Analysing Formula One data

Question P9.5.2

Read in the data file f1-data.csv concerning recent Formula One Grands Prix seasons, and rank (a) the drivers by their number of wins; (b) the constructors by their number of wins; and (c) the circuits by their average fastest lap per race.

Solution P9.5.2

The following code uses groupby to determine the necessary rankings.

import pandas as pd

df = pd.read_csv('f1-data.csv')

# Create a DataFrame of race winners.
winners = df[df['Position']==1]
# Group by Driver and count wins.
g = winners.groupby('Driver')
print('Drivers by number of wins')
print(g['Driver'].count().sort_values(ascending=False))

# Group by Constructor and count wins.
g = winners.groupby('Constructor')
print('Constructors by number of wins')
print(g['Constructor'].count().sort_values(ascending=False))

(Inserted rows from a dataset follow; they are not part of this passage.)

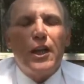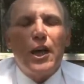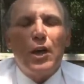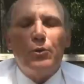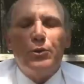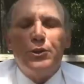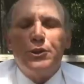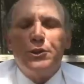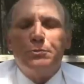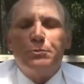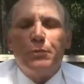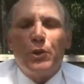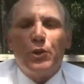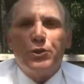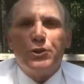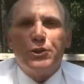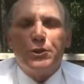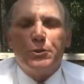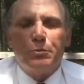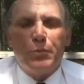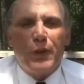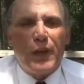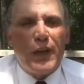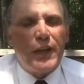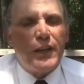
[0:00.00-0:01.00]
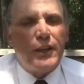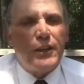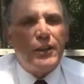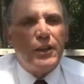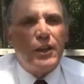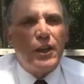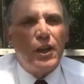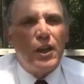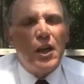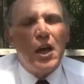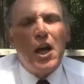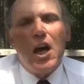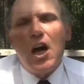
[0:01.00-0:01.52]
I was supposed to pay.
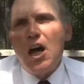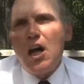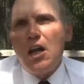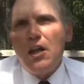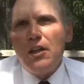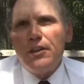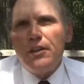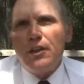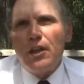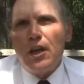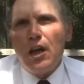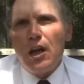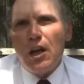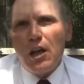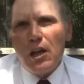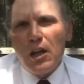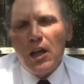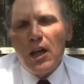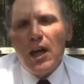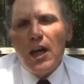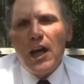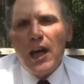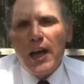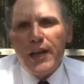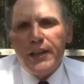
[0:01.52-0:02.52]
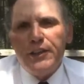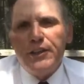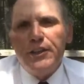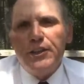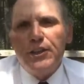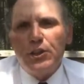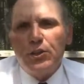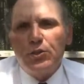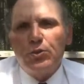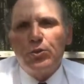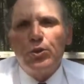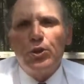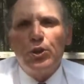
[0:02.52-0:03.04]
All in all, I
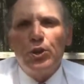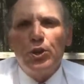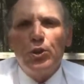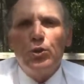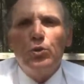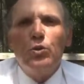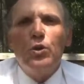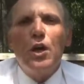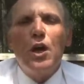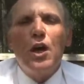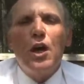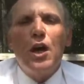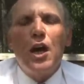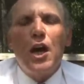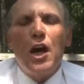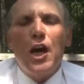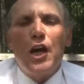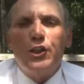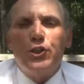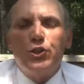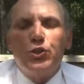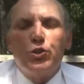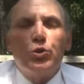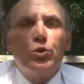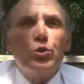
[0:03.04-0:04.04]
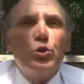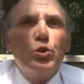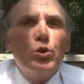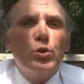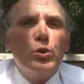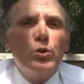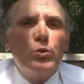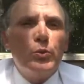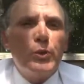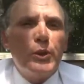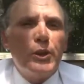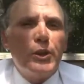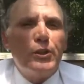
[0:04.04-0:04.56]
did accrue a
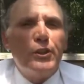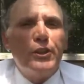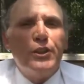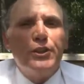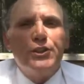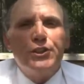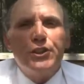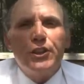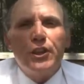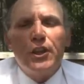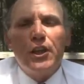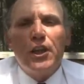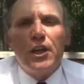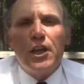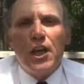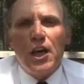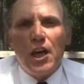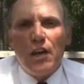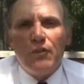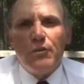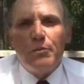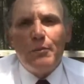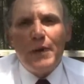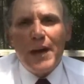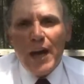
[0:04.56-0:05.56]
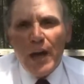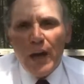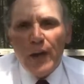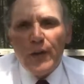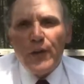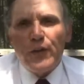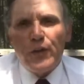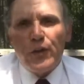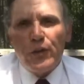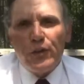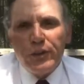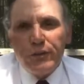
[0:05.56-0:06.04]
true arrearage of about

# Ensure the 'Fastest Lap' column is a datetime, and convert to ms.
df['Fastest Lap'] = pd.to_datetime(df['Fastest Lap'], format='%M:%S.%f')
df['Fastest Lap (ms)'] = (df['Fastest Lap'].dt.minute * 60000
                        + df['Fastest Lap'].dt.second * 1000
                        + df['Fastest Lap'].dt.microsecond / 1000)
# Group Fastest Lap by Circuit and calculate mean.
g = df[df['Fastest Lap (ms)'].notna()].groupby('Circuit')
tdf = g['Fastest Lap (ms)'].mean().sort_values()

def to_time_str(time_ms):
    """Convert from ms to string in form MM:SS.[MS]"""
    mins, time_ms = divmod(time_ms, 60000)
    secs = time_ms / 1000
    return '{:02d}:{:6.3f}'.format(int(mins), secs)

print('Mean fastest lap times by circuit')
for circuit, time in tdf.iteritems():
    print(to_time_str(time), circuit)